• Jurgen Klopp will oversee all of Red Bull's clubs which are scattered across three continents
  • The role was previously filled by former Man Utd manager, Ralf Rangnick
  • Bundesliga title challengers, RB Leipzig, are the most high profile of Klopp's new clubs

Halfway through his final season in charge of Liverpool, the grind of day-to-day management had clearly begun to take its toll on Jurgen Klopp.

"It's not to do with coaching any more," the German manager sighed. "It's just recovery and then meetings, that's how it is." Three weeks later, Klopp confirmed that he would step down as Liverpool boss at the end of the 2023/24 campaign. After a summer spent enjoying his longest break from management since taking over Mainz in 2001, Red Bull unveiled Klopp as their new 'Head of Global Soccer'.

Here's what that grand and vague title means for a former manager who has plenty more meetings to navigate when he takes on the role at the start of 2025.

Klopp's brief is broad but relatively straightforward.
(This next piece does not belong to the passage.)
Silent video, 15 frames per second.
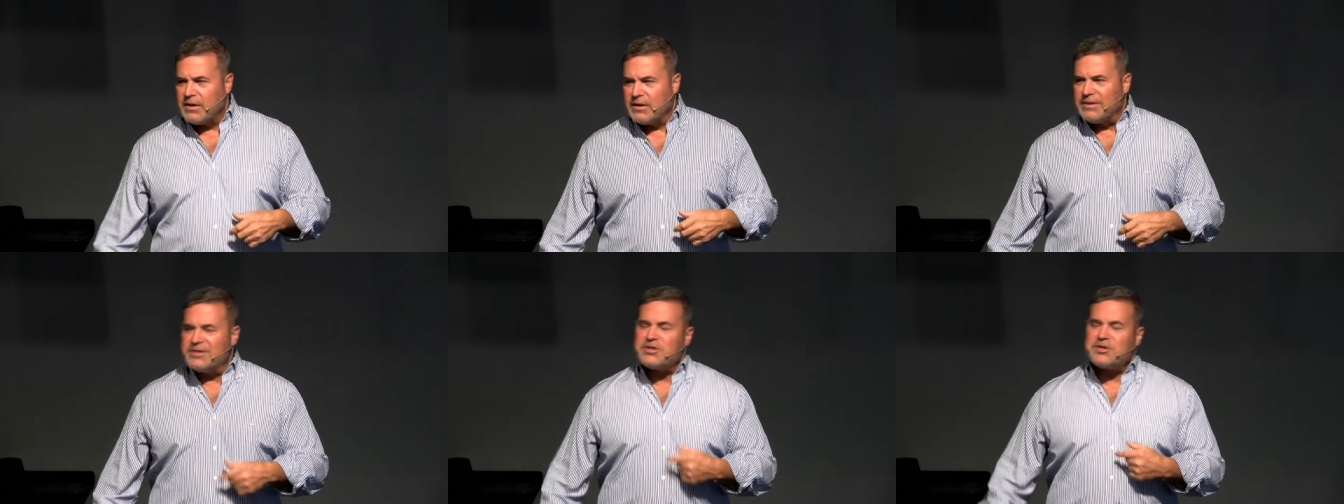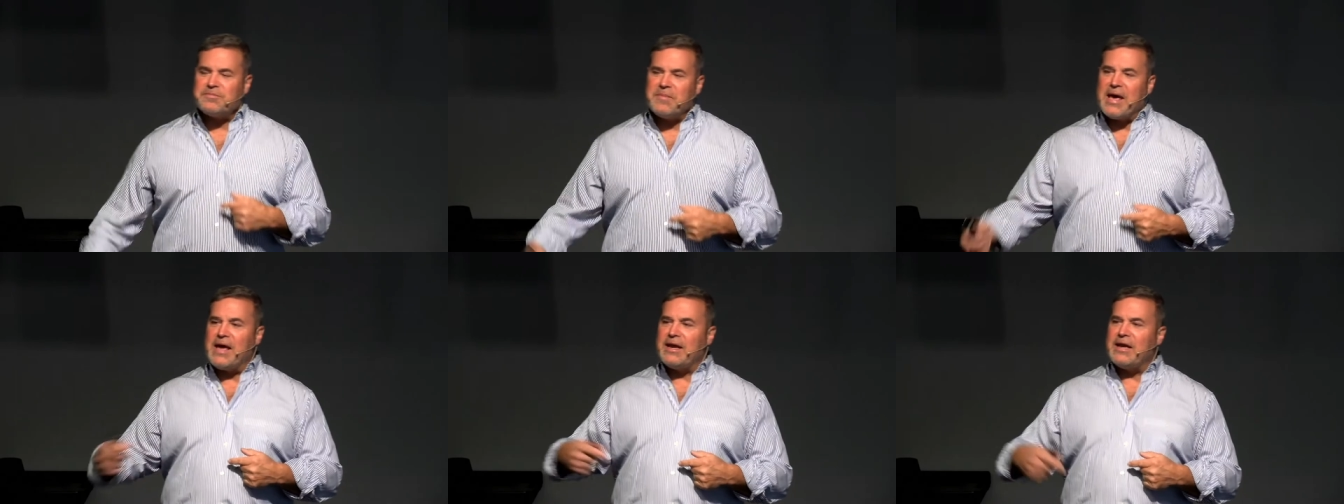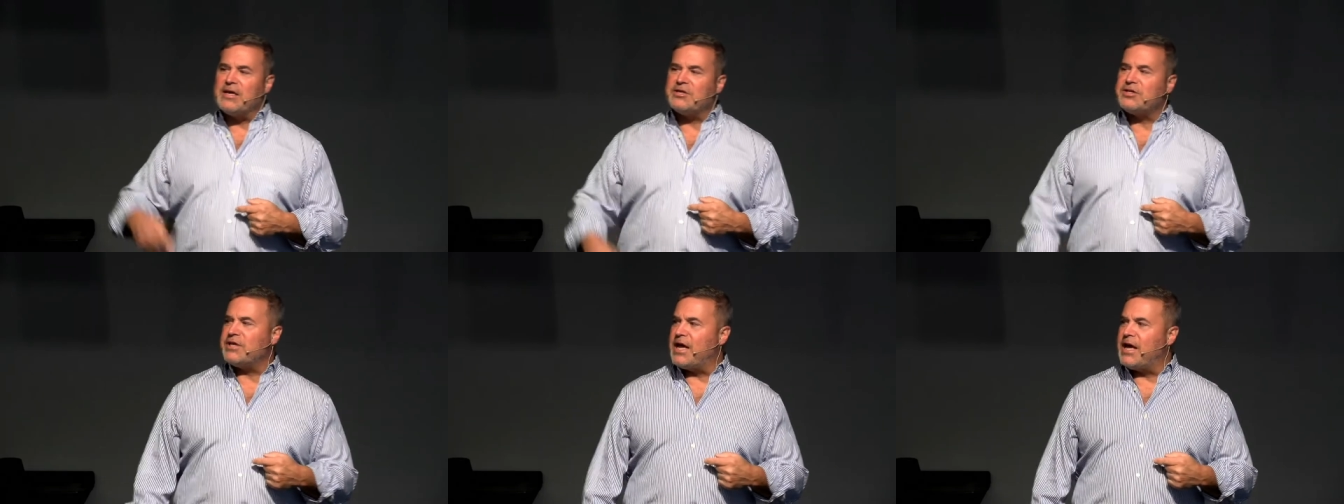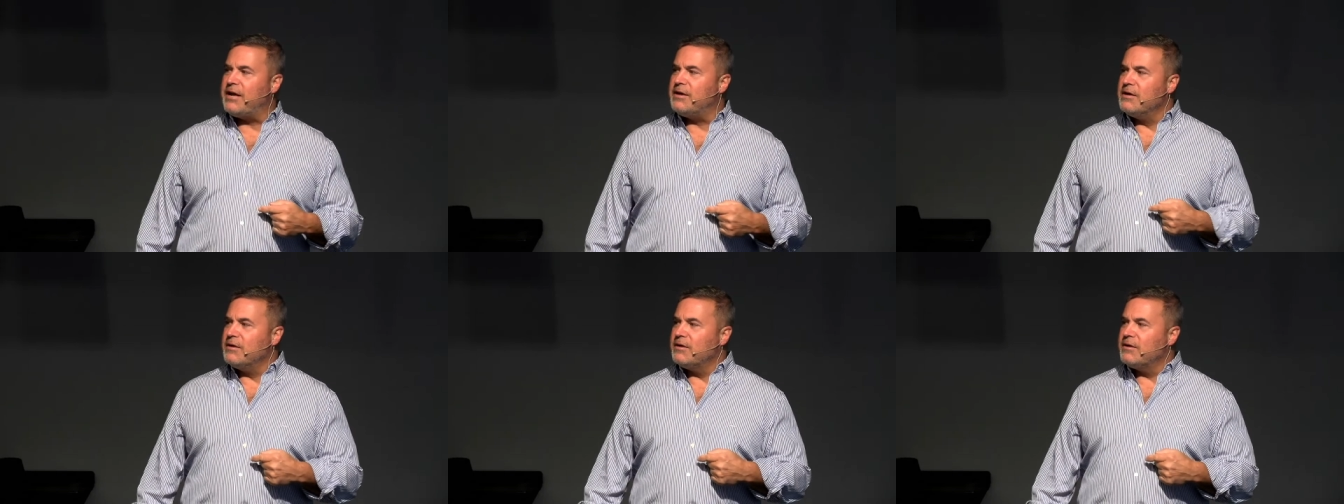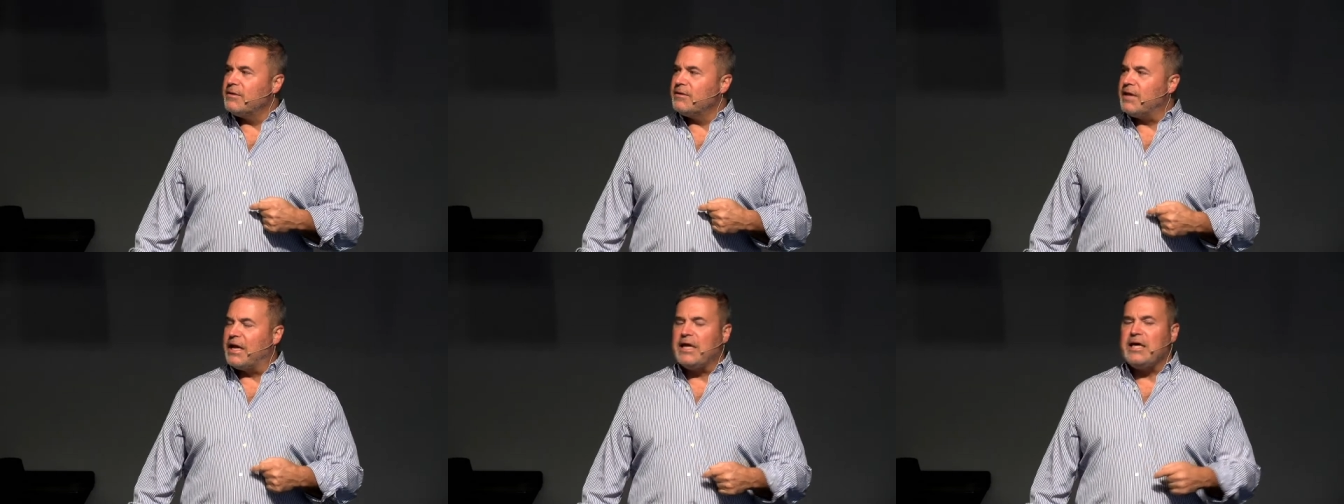This man has said
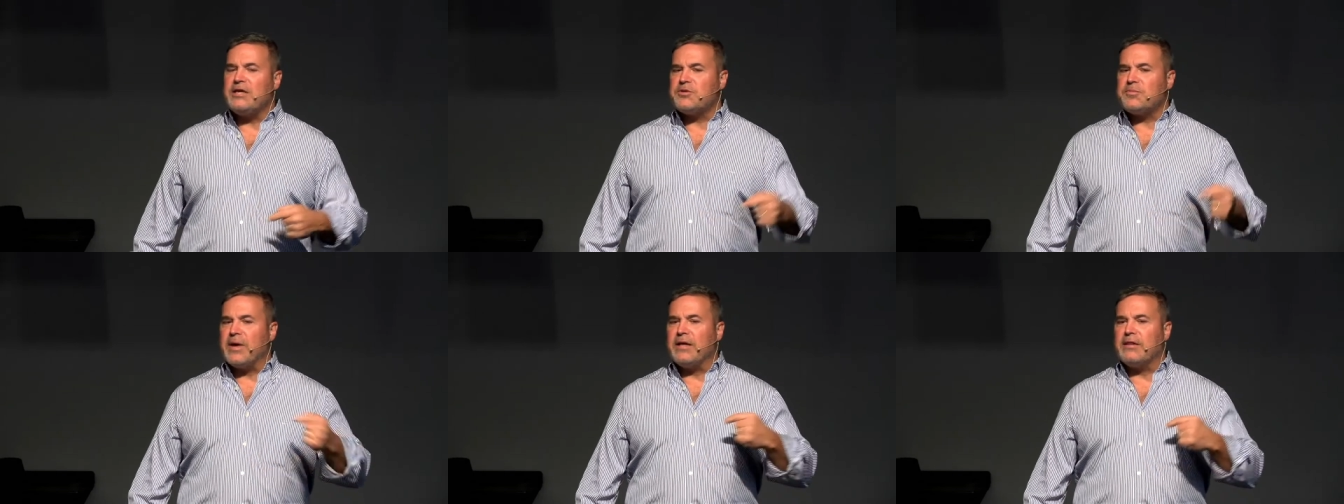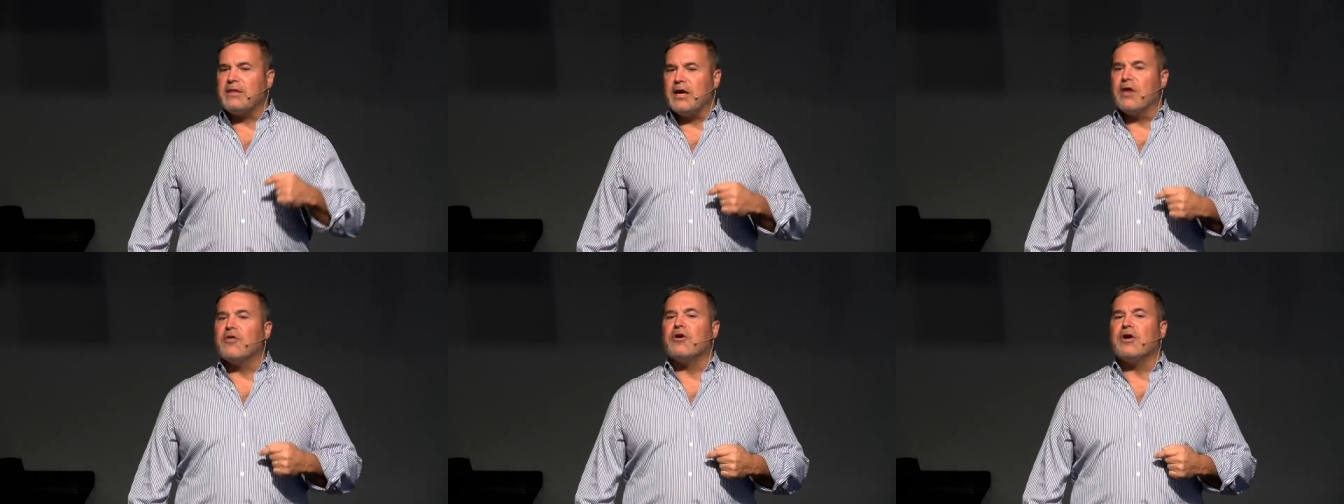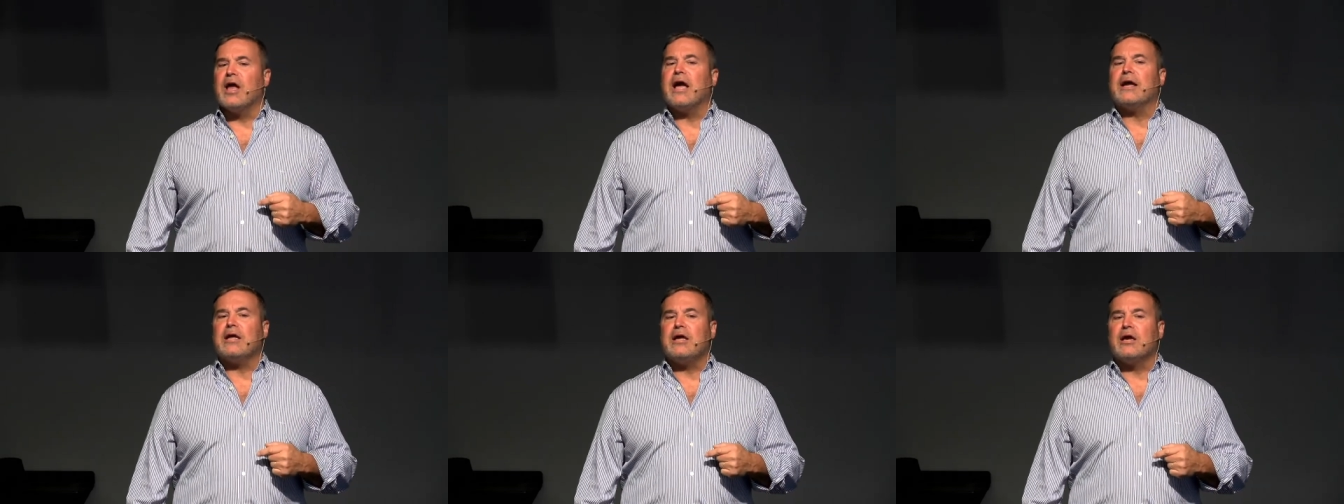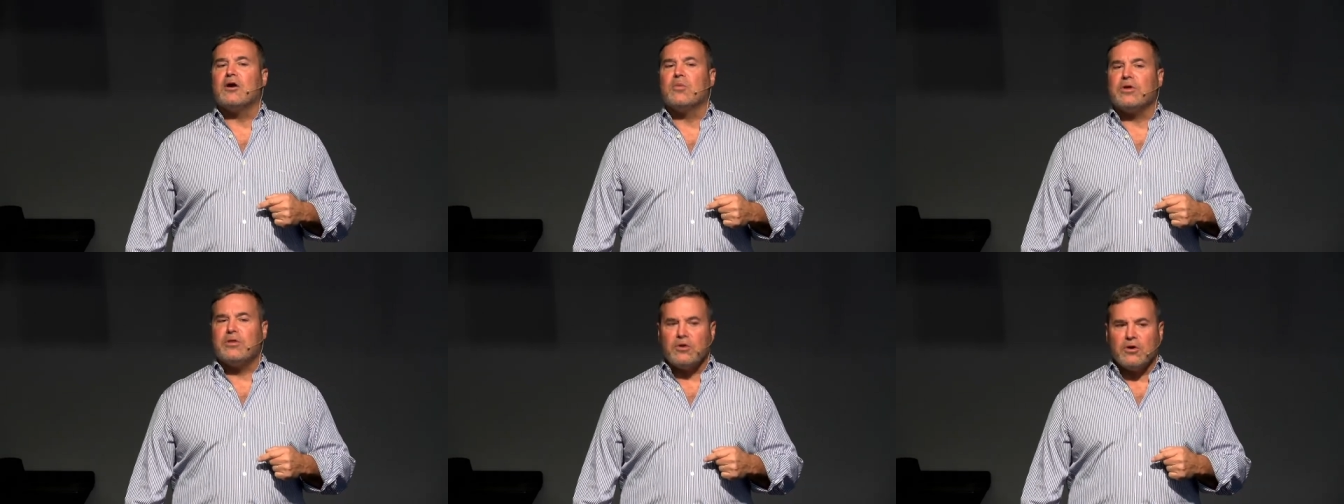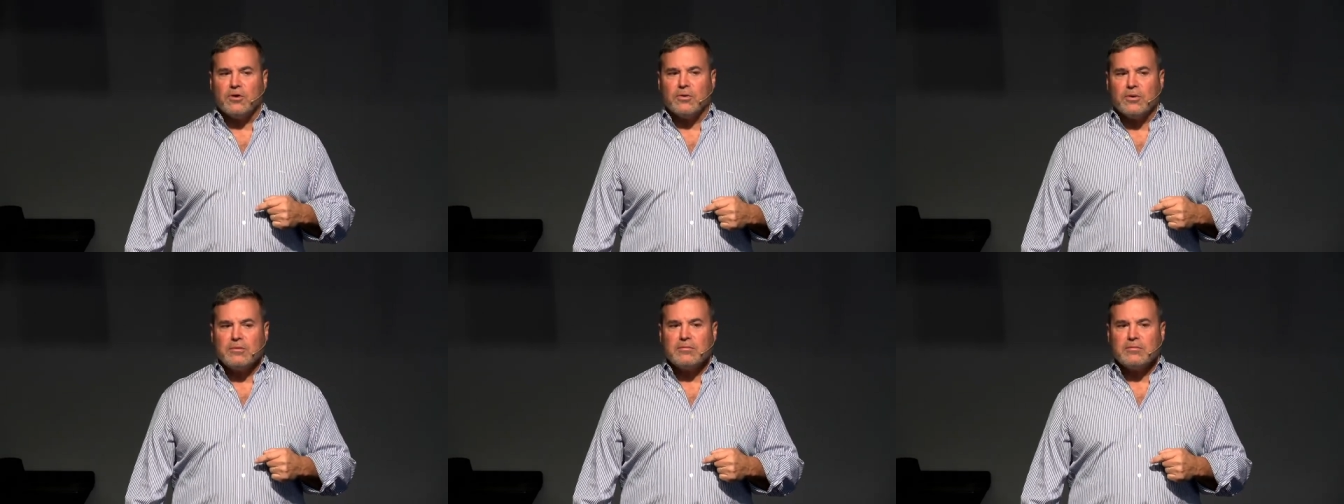that he spent the other night here with you.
The former manager of Borussia Dortmund - a club which has routinely and vehemently protested Red Bull's investment throughout the world of football - will oversee every club under the energy drink's umbrella.

Red Bull's press release explained that Klopp "will not be involved in the clubs’ day-to-day operations, but will provide strategic vision, supporting individual sporting directors in advancing the Red Bull philosophy". The German's sphere of influence will also extend to scouting, player training and coaching development.

Ralf Rangnick was formerly Red Bull's global soccer head before he embarked upon a disastrous interim spell as Manchester United manager. The studious tactician first took on a sporting director role at RB Leipzig and Red Bull Salzburg in 2012, installing a high-energy style of football with young players scouted from undervalued areas, particularly in Africa.

"The playing style should be highly recognisable," Rangnick told the Coaches' Voice, "so much so that, even on a bad day, you can still recognise the kind of football that the team wants to play."

This is not the first time that Klopp has followed in the footsteps of Rangnick. The "heavy metal" pressing which the former Liverpool boss has based his philosophy around was introduced to the German footballing public by Rangnick. The former Hoffenheim boss first came across the benefits of working against the ball when his sixth-tier side, FC Viktoria Backnang, played a friendly against Valeriy Lobanovskyi's Dynamo Kyiv in 1983. "A few minutes in," Rangnick recalled, "I had to stop and count their players. Something was wrong. Did they have 13 or 14 men on the pitch?"

Klopp had said that he was "running out of energy" when he left Liverpool and has come under criticism from fans who were taken aback by this unforeseen career move. The 57-year-old explained his decision: "By joining Red Bull at a global level, I want to develop, improve and support the incredible football talent that we have at our disposal."